La cavallina albina, “Via Lattea”, approda in Vaticano

La storia commovente di Via Lattea, la cavallina albina, unica al mondo, figlia di trottatori (Melodiass e Gruccione Jet) pronta a scendere in pista, approda in Vaticano da Papa Francesco. Una nutrita delegazione della “Scuderia dei miracoli” (che e’ il titolo del libro realizzato da Giorgio Galvani e Marco Vinico Guasticchi) capitanata dal titolare, Sergio Carfagna e da padre Danilo Reverberi, frate francescano, team manager esperto d’ippica e’ stata invitata a partecipare mercoledi 4 marzo 2015 all’udienza papale settimanale che si terrà in Piazza San Pietro (o nella Sala delle udienze di Paolo VI /Sala Nervi).

Le Udienze non sono messe, ma sono momenti riservati ai pellegrini e visitatori per ascoltare il Papa e ricevere la sua benedizione apostolica. Di solito includono un breve e personalizzato saluto del Santo Padre nella lingua dei pellegrini presenti. L’inizio dell’ Udienza Papale è previsto per le 10:30.

A darne notizia e’ lo stesso Sergio Carfagna, proprietario di Via Lattea, tornato a tempo pieno alla sua originale attività, quella di allevatore di cavalli da trotto, dopo una lunga parentesi di imprenditore nel settore turistico-ricettivo. In questi giorni c’e’ stato il passaggio di consegne alla cooperativa “La Torre” del presidente Gianluca Tomassi per la gestione del noto ristorante.

“E’ una notizia straordinaria. Poter assistere all’udienza del Santo Padre e sapere che fra i mille impegni che ogni giorno si trova ad affrontare ha avuto un pensiero anche per la storia di questa cavallina mi commuove e mi spinge ad andare avanti con maggiore determinazione nella valorizzazione dell’allevamento”, precisa Sergio Carfagna che sente il peso della responsabilità di gestire un evento così raro ed unico che si e’ verificato proprio nella sua scuderia ai piedi della Basilica di San Francesco.

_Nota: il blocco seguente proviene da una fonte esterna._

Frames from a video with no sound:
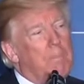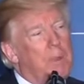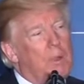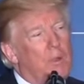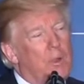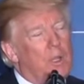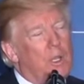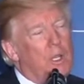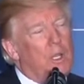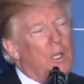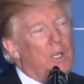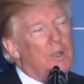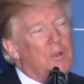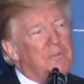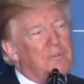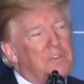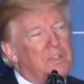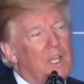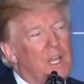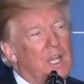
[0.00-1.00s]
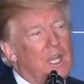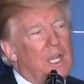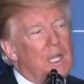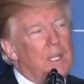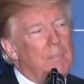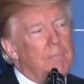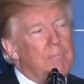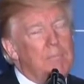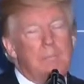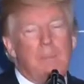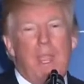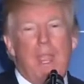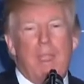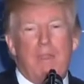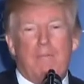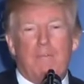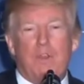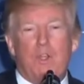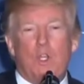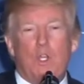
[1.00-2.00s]
period of time
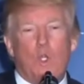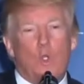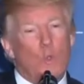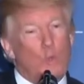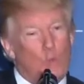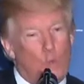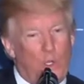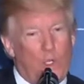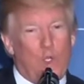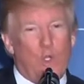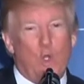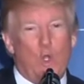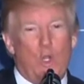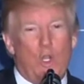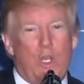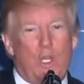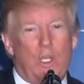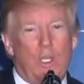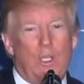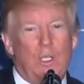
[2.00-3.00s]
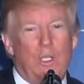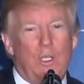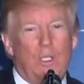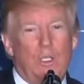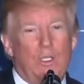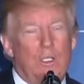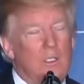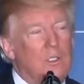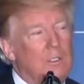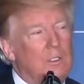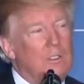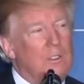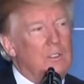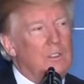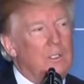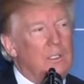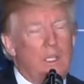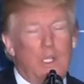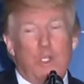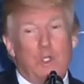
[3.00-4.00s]
ever recorded.
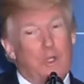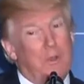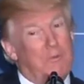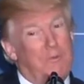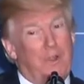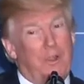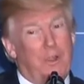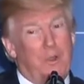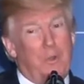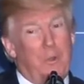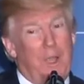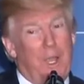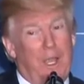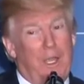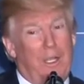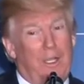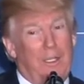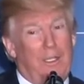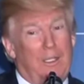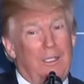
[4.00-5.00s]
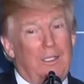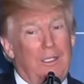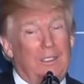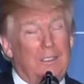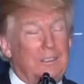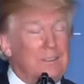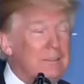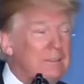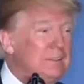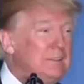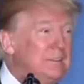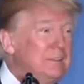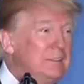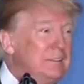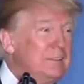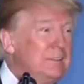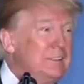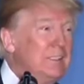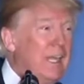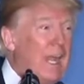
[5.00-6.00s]
You're doing very well.
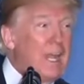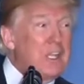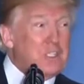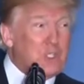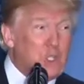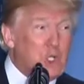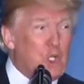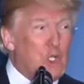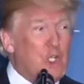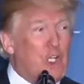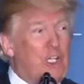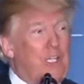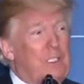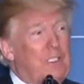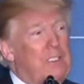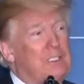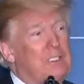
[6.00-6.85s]
That's good.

“I genitori mi hanno insegnato che la fede puo’ fare tanto e talvolta contribuire a far compiere anche piccoli miracoli quotidiani – prosegue Carfagna – la nascita di questa cavallina in un momento cosi’ difficile e drammatico, per certi versi sotto il profilo sociale, economico e dei rapporti internazionali puo’ senza dubbio rappresentare, con le dovute proporzioni, un segnale di pace, fratellanza e speranza per il futuro. E’ questo il messaggio che vorremmo trasmettere al Santo Padre, se, nel corso dell’udienza del 4 marzo, riusciremo ad avvicinarlo ed avrà la bontà e il tempo da dedicarci”.

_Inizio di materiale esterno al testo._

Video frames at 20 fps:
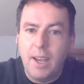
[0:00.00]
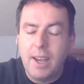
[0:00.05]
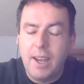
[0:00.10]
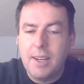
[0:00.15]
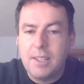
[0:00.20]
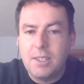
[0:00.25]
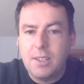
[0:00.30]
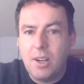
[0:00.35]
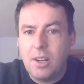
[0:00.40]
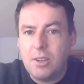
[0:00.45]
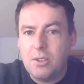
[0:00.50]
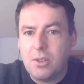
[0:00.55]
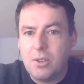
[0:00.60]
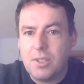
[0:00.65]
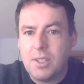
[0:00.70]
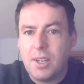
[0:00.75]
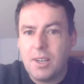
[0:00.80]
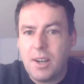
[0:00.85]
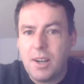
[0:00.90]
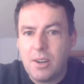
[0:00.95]
It's not
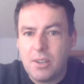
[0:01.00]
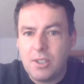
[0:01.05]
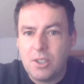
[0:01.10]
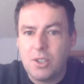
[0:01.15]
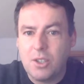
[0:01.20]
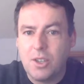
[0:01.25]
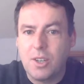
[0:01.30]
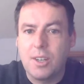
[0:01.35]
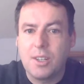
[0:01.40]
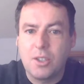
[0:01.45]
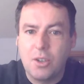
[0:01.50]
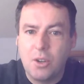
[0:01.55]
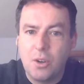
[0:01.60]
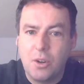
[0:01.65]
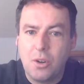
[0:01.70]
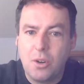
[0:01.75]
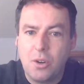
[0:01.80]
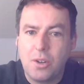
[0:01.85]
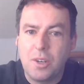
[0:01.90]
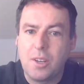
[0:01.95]
just that oxygen is
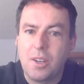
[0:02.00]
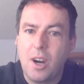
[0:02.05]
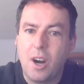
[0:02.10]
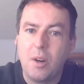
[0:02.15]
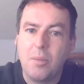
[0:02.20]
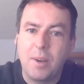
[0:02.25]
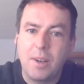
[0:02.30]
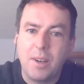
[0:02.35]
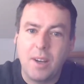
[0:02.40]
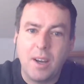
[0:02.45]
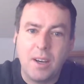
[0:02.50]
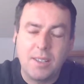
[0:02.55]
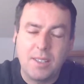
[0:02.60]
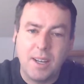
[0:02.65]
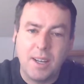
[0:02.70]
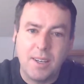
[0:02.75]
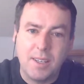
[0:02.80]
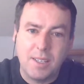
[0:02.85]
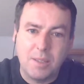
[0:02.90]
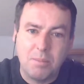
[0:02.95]
good and carbon
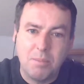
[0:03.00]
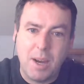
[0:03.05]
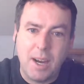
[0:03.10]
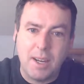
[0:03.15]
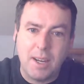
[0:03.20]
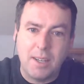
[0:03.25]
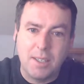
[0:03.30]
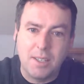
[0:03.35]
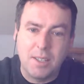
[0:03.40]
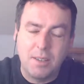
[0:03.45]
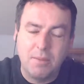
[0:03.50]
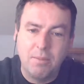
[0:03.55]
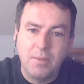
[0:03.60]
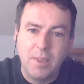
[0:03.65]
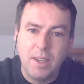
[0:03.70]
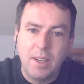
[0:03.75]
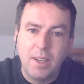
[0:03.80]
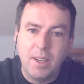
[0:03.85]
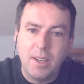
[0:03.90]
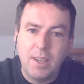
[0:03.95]
dioxide is bad.
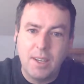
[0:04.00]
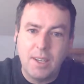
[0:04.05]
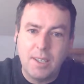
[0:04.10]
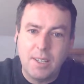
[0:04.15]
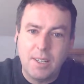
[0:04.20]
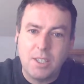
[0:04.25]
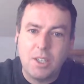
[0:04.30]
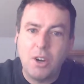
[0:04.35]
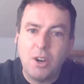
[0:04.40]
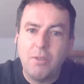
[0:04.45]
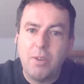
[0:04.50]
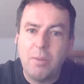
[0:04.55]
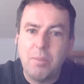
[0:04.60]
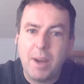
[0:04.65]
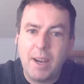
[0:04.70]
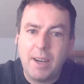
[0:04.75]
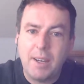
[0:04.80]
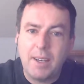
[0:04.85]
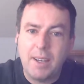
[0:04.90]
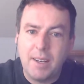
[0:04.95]
Discovered
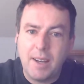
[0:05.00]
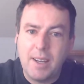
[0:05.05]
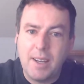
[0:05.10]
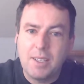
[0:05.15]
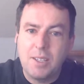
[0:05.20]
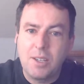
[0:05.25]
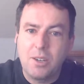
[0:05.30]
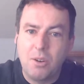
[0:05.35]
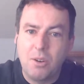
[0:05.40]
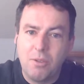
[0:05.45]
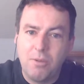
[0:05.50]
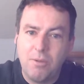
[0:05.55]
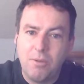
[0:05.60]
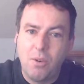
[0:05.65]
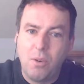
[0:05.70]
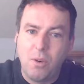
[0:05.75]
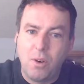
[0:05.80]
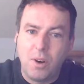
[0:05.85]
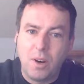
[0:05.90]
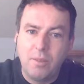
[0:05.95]
back in
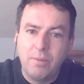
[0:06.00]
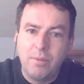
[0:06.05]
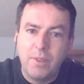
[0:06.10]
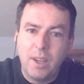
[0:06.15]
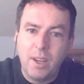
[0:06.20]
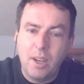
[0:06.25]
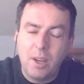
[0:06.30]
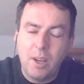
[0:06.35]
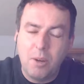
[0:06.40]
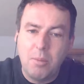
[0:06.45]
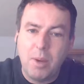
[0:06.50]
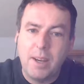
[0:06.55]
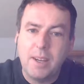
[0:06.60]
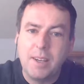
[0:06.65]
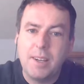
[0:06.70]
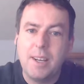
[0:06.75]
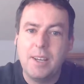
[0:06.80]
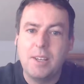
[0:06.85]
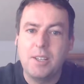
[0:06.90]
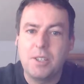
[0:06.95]
1904 by
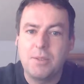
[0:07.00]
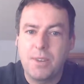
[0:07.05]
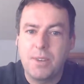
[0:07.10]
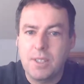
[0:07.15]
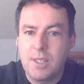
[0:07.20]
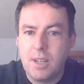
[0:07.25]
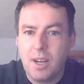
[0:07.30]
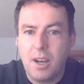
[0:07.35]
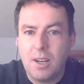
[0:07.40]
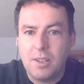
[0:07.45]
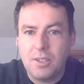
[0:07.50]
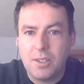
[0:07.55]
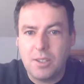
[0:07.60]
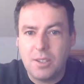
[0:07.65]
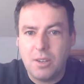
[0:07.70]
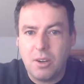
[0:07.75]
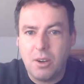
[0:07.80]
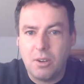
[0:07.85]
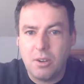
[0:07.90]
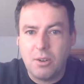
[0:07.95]
a Danish
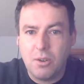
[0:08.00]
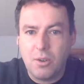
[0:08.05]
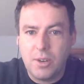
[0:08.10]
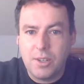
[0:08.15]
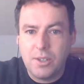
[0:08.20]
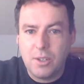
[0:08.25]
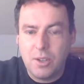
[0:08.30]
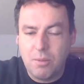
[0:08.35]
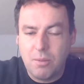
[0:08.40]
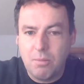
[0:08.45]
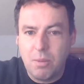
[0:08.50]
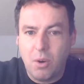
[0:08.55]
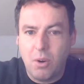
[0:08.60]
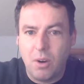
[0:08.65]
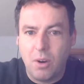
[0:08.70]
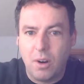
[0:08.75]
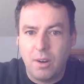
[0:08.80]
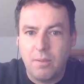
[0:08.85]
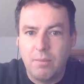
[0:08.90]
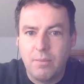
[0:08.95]
physiologist called Christian
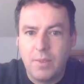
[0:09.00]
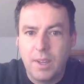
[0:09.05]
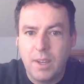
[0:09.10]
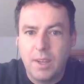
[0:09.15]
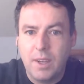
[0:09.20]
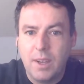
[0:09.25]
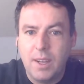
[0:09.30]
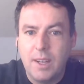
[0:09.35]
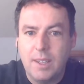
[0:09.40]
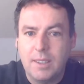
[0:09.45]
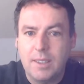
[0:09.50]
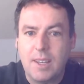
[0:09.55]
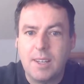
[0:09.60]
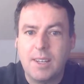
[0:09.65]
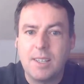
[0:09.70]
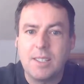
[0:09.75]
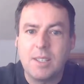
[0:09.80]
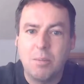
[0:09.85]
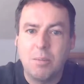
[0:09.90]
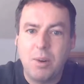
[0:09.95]
Bohr, that
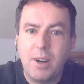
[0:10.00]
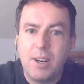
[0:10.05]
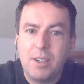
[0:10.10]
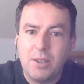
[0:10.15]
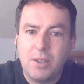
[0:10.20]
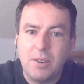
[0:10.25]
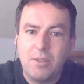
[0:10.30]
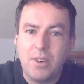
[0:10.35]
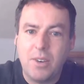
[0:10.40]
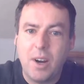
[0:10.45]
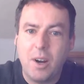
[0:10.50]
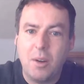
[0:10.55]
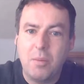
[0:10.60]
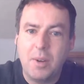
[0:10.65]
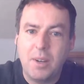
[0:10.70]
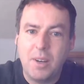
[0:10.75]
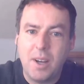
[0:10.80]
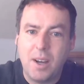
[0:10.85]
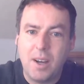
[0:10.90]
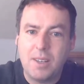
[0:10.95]
it's the pressure of
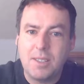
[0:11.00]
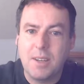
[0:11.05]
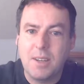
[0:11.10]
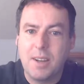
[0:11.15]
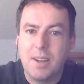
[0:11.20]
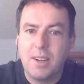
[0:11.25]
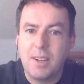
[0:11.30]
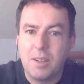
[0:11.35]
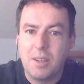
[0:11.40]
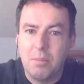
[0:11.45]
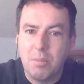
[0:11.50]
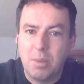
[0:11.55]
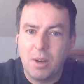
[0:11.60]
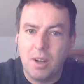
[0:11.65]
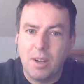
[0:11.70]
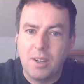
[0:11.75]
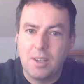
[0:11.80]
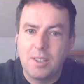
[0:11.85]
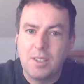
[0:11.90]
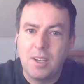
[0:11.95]
carbon dioxide in the
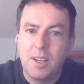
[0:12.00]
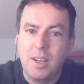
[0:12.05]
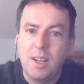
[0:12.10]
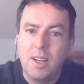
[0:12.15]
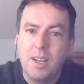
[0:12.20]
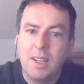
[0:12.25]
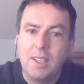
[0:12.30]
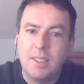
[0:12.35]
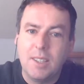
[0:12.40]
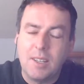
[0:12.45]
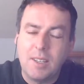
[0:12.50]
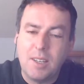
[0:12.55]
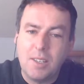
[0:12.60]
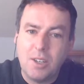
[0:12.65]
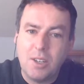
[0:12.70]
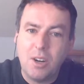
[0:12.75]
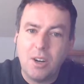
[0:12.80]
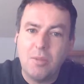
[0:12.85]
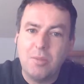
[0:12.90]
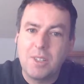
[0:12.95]
blood that
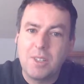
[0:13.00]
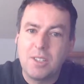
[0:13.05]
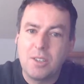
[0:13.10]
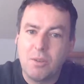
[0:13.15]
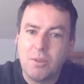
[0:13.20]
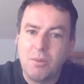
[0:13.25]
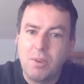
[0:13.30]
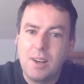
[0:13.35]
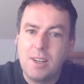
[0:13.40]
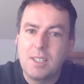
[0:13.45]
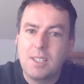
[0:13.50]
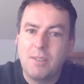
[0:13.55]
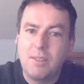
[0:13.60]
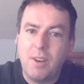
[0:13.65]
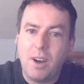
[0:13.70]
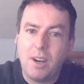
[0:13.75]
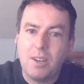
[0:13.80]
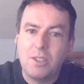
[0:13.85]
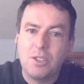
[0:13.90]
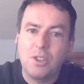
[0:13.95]
determines the release
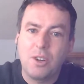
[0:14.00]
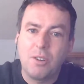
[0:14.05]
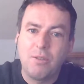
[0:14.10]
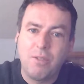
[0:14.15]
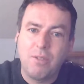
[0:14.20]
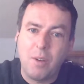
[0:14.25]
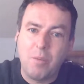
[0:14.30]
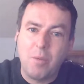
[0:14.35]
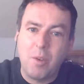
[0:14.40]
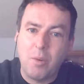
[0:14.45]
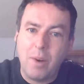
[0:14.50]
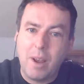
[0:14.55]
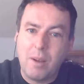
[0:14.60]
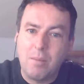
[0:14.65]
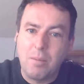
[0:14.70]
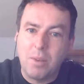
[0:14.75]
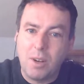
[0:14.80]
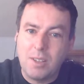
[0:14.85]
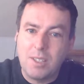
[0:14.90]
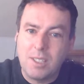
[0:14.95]
of oxygen from the
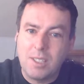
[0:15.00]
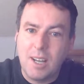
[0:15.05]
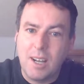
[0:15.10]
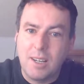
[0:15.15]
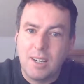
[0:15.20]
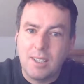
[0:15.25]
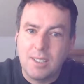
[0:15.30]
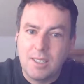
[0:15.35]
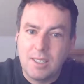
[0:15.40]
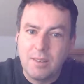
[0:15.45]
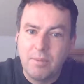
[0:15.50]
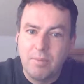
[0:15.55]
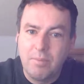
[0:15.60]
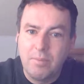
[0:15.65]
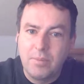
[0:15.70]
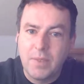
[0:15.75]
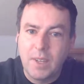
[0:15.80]
red blood cells.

“Questa straordinaria occasione e’ resa possibile grazie all’interessamento di un amico di lungo corso come Salvatore Mattii, straordinario uomo e personaggio di primo piano dell’ippica nazionale, che ha contattato la Santa Sede informandola ogni volta di tutte le iniziative legate alla nascita di Via Lattea, che tra l’altro e’ anche diventata la “mascotte” dei ragazzi dell’Istituto “Serafico di Assisi”.

“Andremo da Papa Francesco spinti da deferenza e riconoscenza assoluta – precisa Salvatore Mattii – per alimentare attraverso Via Lattea la fiammella di speranza per la pace nel mondo, la coesione sociale e per il settore dell’ippica, che al pari di altri comparti produttivi sta vivendo un momento drammatico e denso di incertezze future per le migliaia di persone e famiglie che vi ruotano attorno”.

Nel frattempo, ieri, presso l’agriturismo di Sergio Carfagna di Assisi, la presidente dell’associazione “Punto Rosa”, onlus, Silvana Pacchiarotti ha donato al proprietario di Via Lattea, un quadro realizzato da Angelo Dottori, artista di Bastia Umbra che raffigura la cavallina all’ombra della Basilica di San Francesco. “La posizione della cavallina – sottolinea Dottori – evidenzia l’orgoglio dell’animale per la sua rarità e per tutta l’attenzione che ha destato in Italia e nel mondo”.